**What is expected:** For each entry below, write an exact copy and leave out the images.

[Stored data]
--------------------

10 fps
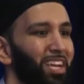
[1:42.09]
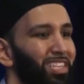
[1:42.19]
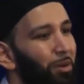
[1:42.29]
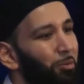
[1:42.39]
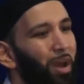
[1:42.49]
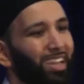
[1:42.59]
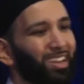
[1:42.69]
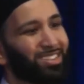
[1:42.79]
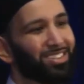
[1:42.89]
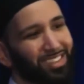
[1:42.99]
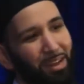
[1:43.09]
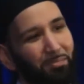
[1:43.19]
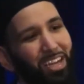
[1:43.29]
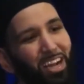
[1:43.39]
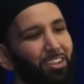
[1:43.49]
So Abu Bakr took
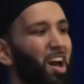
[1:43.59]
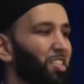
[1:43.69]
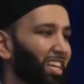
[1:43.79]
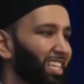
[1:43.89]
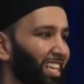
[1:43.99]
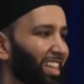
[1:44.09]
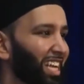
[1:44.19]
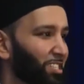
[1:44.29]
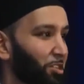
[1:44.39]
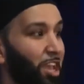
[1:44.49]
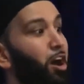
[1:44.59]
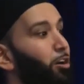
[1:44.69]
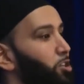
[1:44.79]
something, a cloth, and he did this. So they all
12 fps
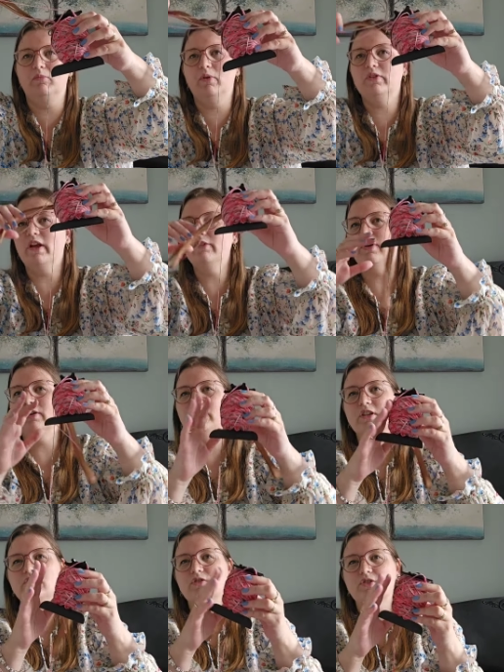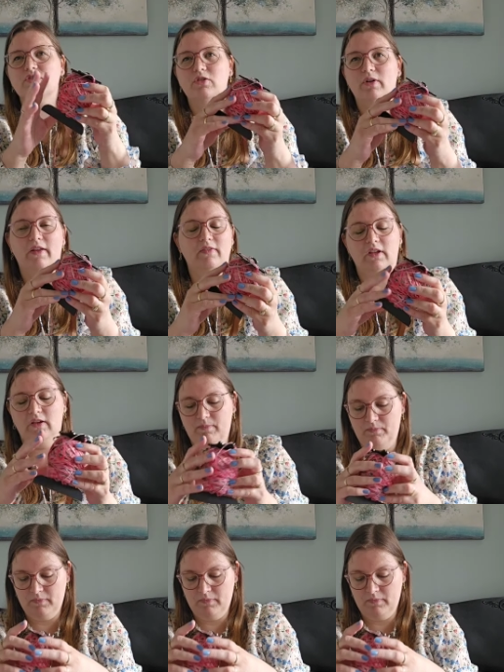but I found this not so handy.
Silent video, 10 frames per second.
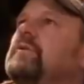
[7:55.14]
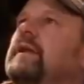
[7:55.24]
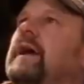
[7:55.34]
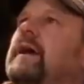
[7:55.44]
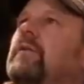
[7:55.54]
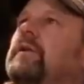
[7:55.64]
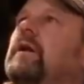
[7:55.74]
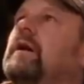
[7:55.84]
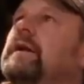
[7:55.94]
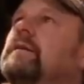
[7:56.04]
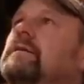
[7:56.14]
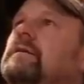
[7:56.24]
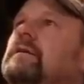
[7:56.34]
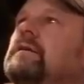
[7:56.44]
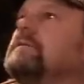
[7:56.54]
and Hal and I
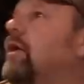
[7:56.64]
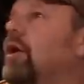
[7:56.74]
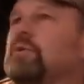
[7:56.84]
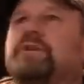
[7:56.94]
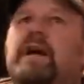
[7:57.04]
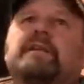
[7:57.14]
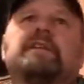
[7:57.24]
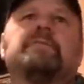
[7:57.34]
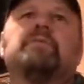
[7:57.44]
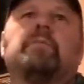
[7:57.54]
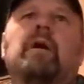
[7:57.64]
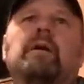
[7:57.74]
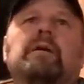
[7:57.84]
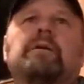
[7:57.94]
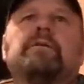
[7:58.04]
all tag teamed a
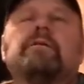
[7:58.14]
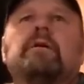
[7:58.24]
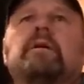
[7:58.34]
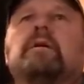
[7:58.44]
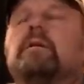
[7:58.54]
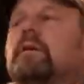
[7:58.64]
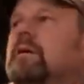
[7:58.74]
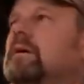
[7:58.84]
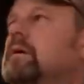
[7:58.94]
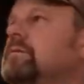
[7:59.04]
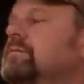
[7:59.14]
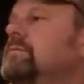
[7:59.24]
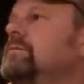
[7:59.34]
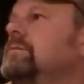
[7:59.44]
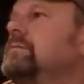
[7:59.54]
buck, and uh,
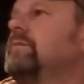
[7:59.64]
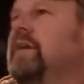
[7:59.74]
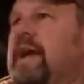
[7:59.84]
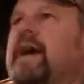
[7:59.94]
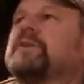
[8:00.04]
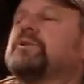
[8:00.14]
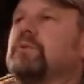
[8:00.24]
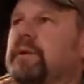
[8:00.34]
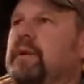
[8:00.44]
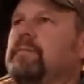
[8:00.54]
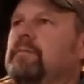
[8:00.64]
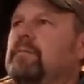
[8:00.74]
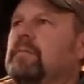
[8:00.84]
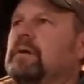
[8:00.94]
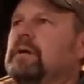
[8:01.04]
they actually,
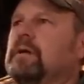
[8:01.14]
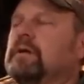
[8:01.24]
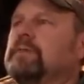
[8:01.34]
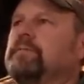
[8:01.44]
uh,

--------------------

**Solution for this exercise:**
10 fps
[1:42.09]
[1:42.19]
[1:42.29]
[1:42.39]
[1:42.49]
[1:42.59]
[1:42.69]
[1:42.79]
[1:42.89]
[1:42.99]
[1:43.09]
[1:43.19]
[1:43.29]
[1:43.39]
[1:43.49]
So Abu Bakr took
[1:43.59]
[1:43.69]
[1:43.79]
[1:43.89]
[1:43.99]
[1:44.09]
[1:44.19]
[1:44.29]
[1:44.39]
[1:44.49]
[1:44.59]
[1:44.69]
[1:44.79]
something, a cloth, and he did this. So they all
12 fps
but I found this not so handy.
Silent video, 10 frames per second.
[7:55.14]
[7:55.24]
[7:55.34]
[7:55.44]
[7:55.54]
[7:55.64]
[7:55.74]
[7:55.84]
[7:55.94]
[7:56.04]
[7:56.14]
[7:56.24]
[7:56.34]
[7:56.44]
[7:56.54]
and Hal and I
[7:56.64]
[7:56.74]
[7:56.84]
[7:56.94]
[7:57.04]
[7:57.14]
[7:57.24]
[7:57.34]
[7:57.44]
[7:57.54]
[7:57.64]
[7:57.74]
[7:57.84]
[7:57.94]
[7:58.04]
all tag teamed a
[7:58.14]
[7:58.24]
[7:58.34]
[7:58.44]
[7:58.54]
[7:58.64]
[7:58.74]
[7:58.84]
[7:58.94]
[7:59.04]
[7:59.14]
[7:59.24]
[7:59.34]
[7:59.44]
[7:59.54]
buck, and uh,
[7:59.64]
[7:59.74]
[7:59.84]
[7:59.94]
[8:00.04]
[8:00.14]
[8:00.24]
[8:00.34]
[8:00.44]
[8:00.54]
[8:00.64]
[8:00.74]
[8:00.84]
[8:00.94]
[8:01.04]
they actually,
[8:01.14]
[8:01.24]
[8:01.34]
[8:01.44]
uh,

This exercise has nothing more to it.